All diese Dialoge sind zumeist in feine Ironie getaucht, gepaart mit anreizendem Humor, der auch in schwierigsten Situationen noch durchschimmert. Das ist eine der Stärken der exzellenten Regie von Gil Mehmert, dem eine perfekte Personenführung und insgesamt ein großer Wurf gelungen ist. Das Bühnenbild (Jens Kilian) liefert einerseits die urbane Kulisse, aber auch die Intimität des Familienlebens und der Begegnungen der Nachbarn. Die stilsicheren Kostüme hat Claudio Pohle geschaffen. Auch die einfühlsame Choreografie von Bart De Clercq fügt sich ebenso gut in das Gesamtbild ein wie die präzise Lichtführung von Michael Heidinger und überzeugende und punktgenaue Auftritt des Opernchors und Leitung des bewährten Jaume Miranda.

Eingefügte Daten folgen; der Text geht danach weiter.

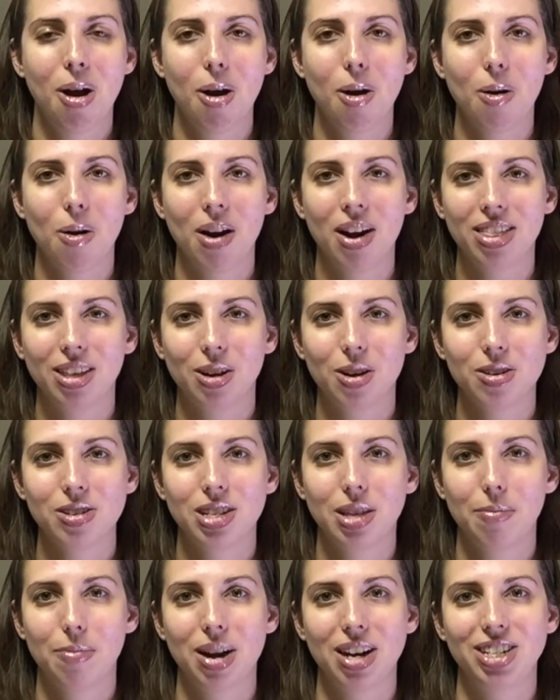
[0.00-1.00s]
or the
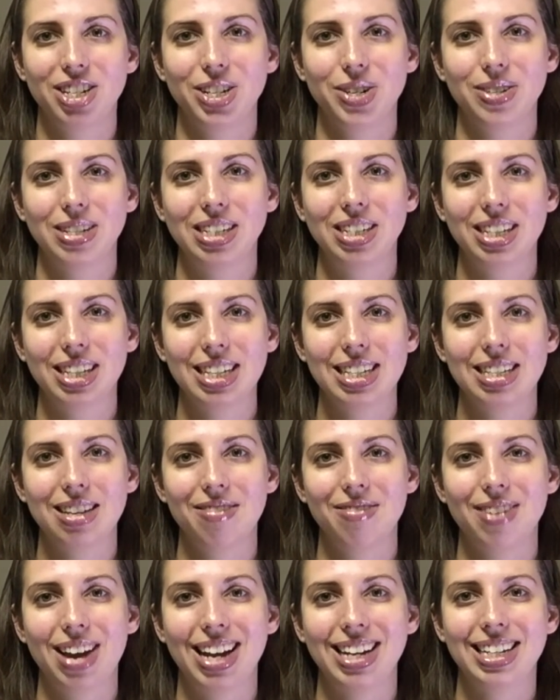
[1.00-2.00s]
coach that brought you into this
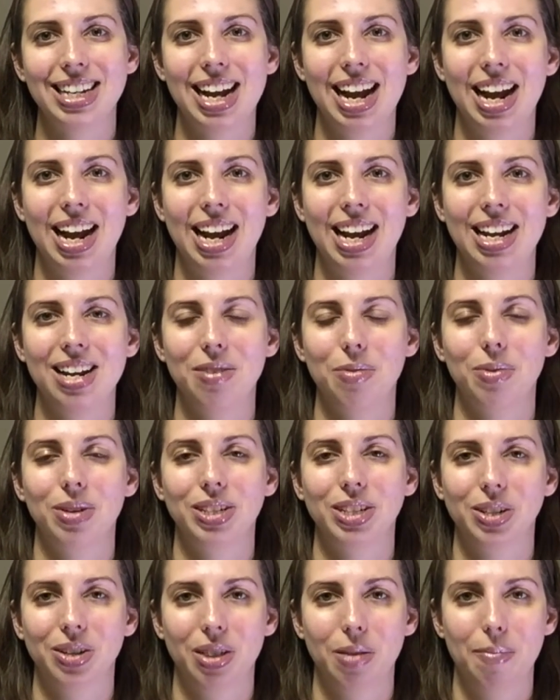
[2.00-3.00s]
event, and
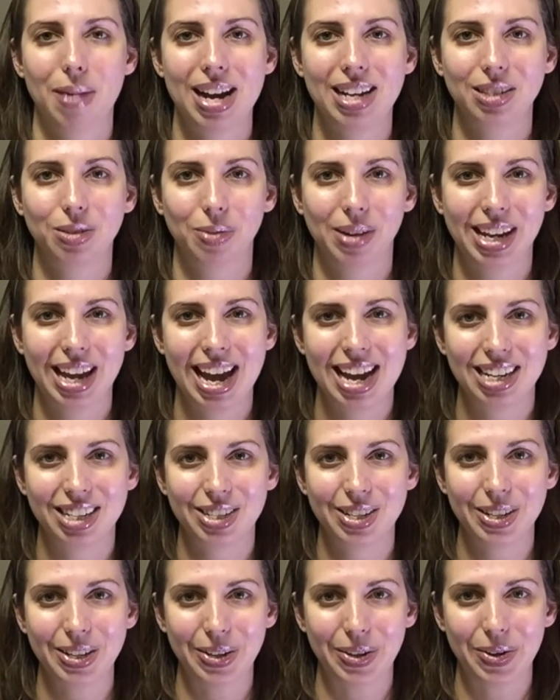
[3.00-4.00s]
we'll do the best we can
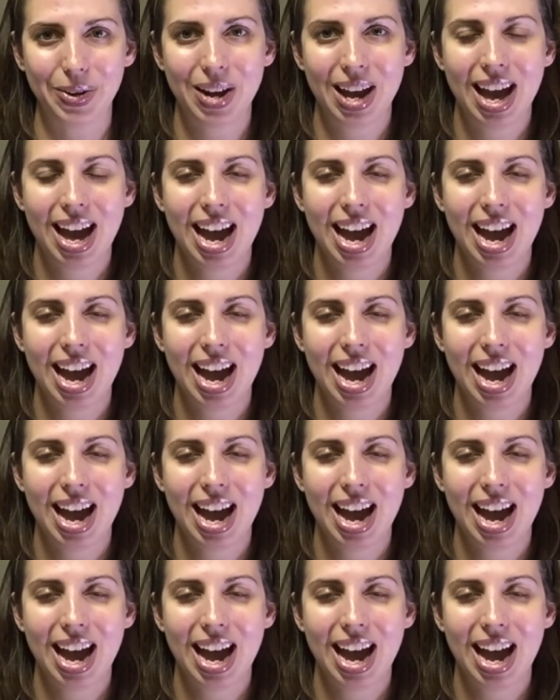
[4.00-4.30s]
to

Von dem durchgängig versiert agierenden Ensemble seien noch Juri Menke (als russischer Bräutigam, Nico Hartwig (als Student Perchik) und Algirdas Drevinskas (als allgegenwärtiger, aber raffiniert naiv wirkender Rabbi) hervorgehoben. Das Tüpfelchen auf dem i setzt Wolfgang Mertes als „Fiddler on teh roof“, der Geiger auf dem Dach (Originaltitel des Musicals) mit seinem melancholisch-wehmütigen Solo, das die -trotz aller Heiterkeit auf der Bühne – die Grundstimmung der jüdischen Gemeinde symbolisiert.
Insgesamt war es ein großer Theaterabend mit langem, nicht enden wollenden Schlussapplaus.